(Input material begins)
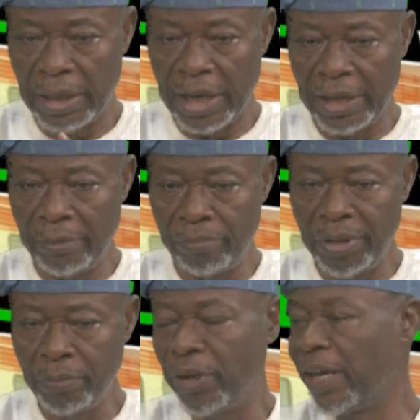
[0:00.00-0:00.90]
and a
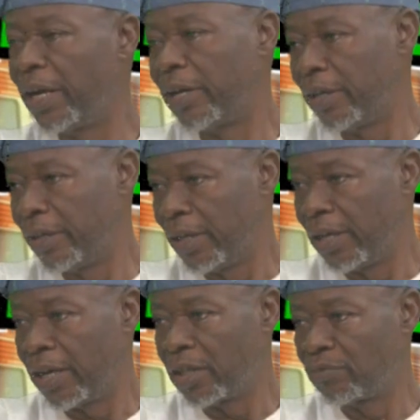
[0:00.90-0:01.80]
big player
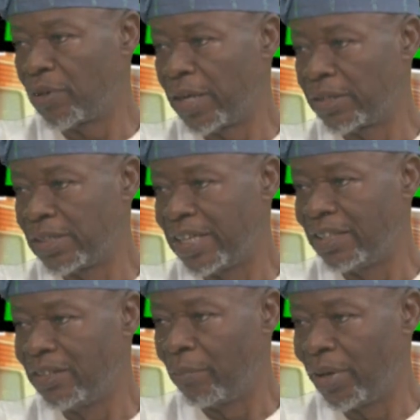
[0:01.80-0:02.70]
as far as
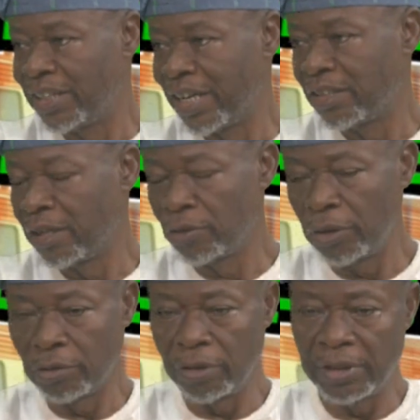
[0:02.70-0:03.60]
Nigerian maritime sector
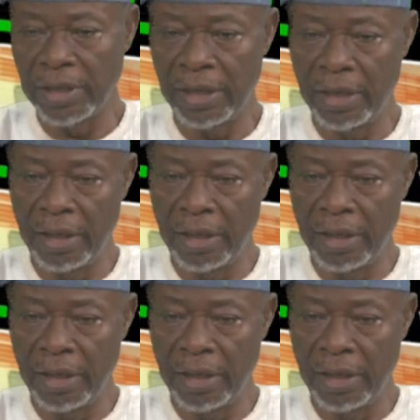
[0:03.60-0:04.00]
is concerned.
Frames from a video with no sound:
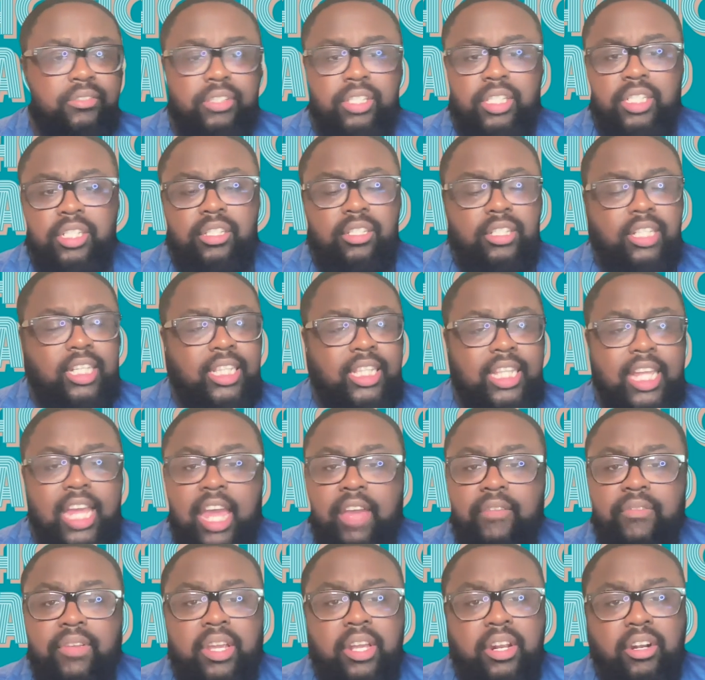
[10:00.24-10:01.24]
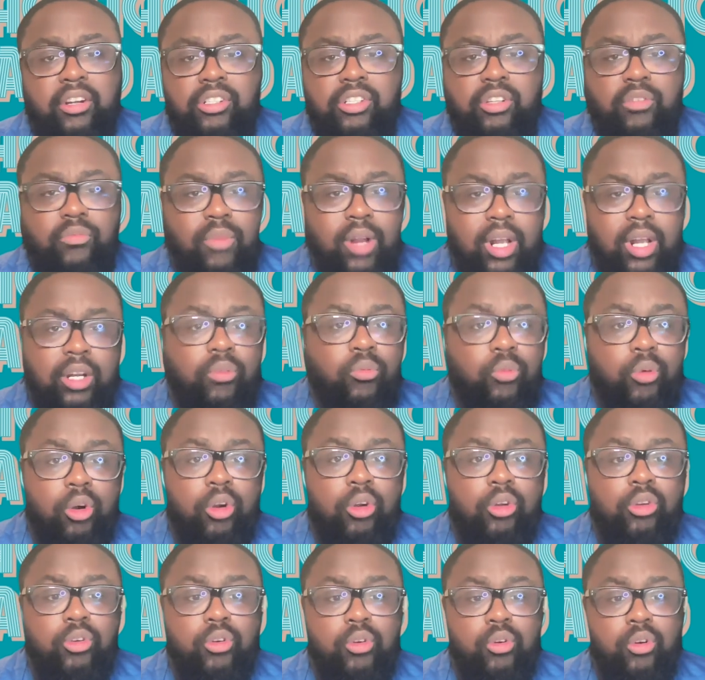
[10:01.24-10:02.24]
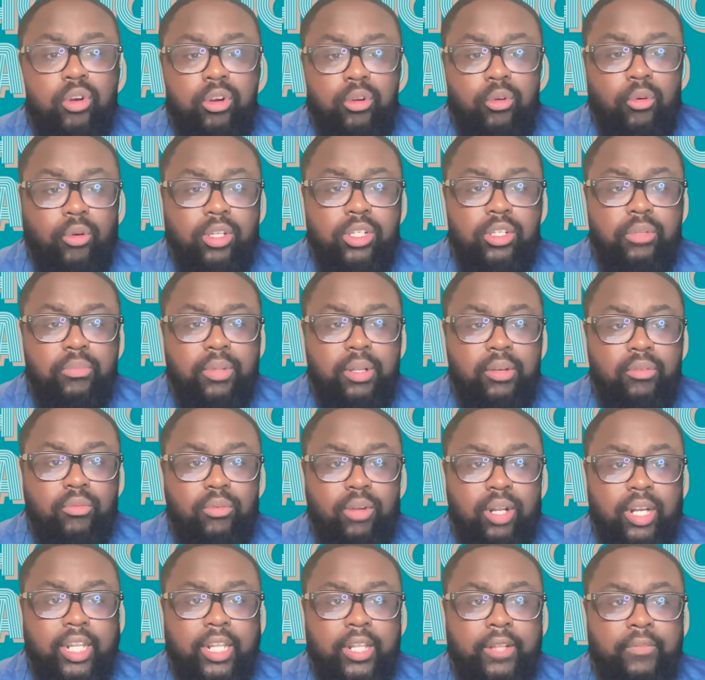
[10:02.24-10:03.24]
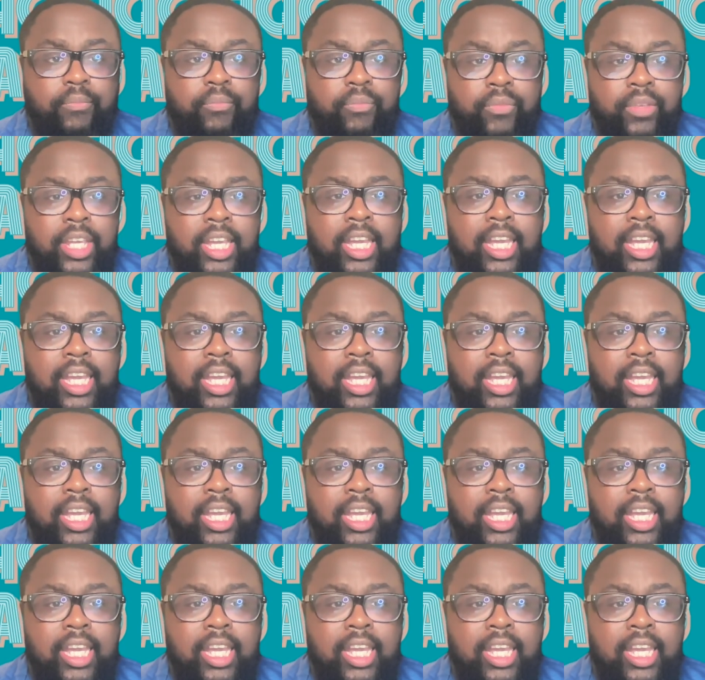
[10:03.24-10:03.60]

you just look at the heavy hitters around the world who are going to be running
(Input material ends)
Exercise: Pictures stay out; retype only the lines from the line containing "[0:01.80-0:02.70]" through the end of the listing, inclusive, exactly as they appear.

Result below:
[0:01.80-0:02.70]
as far as
[0:02.70-0:03.60]
Nigerian maritime sector
[0:03.60-0:04.00]
is concerned.
Frames from a video with no sound:
[10:00.24-10:01.24]
[10:01.24-10:02.24]
[10:02.24-10:03.24]
[10:03.24-10:03.60]

you just look at the heavy hitters around the world who are going to be running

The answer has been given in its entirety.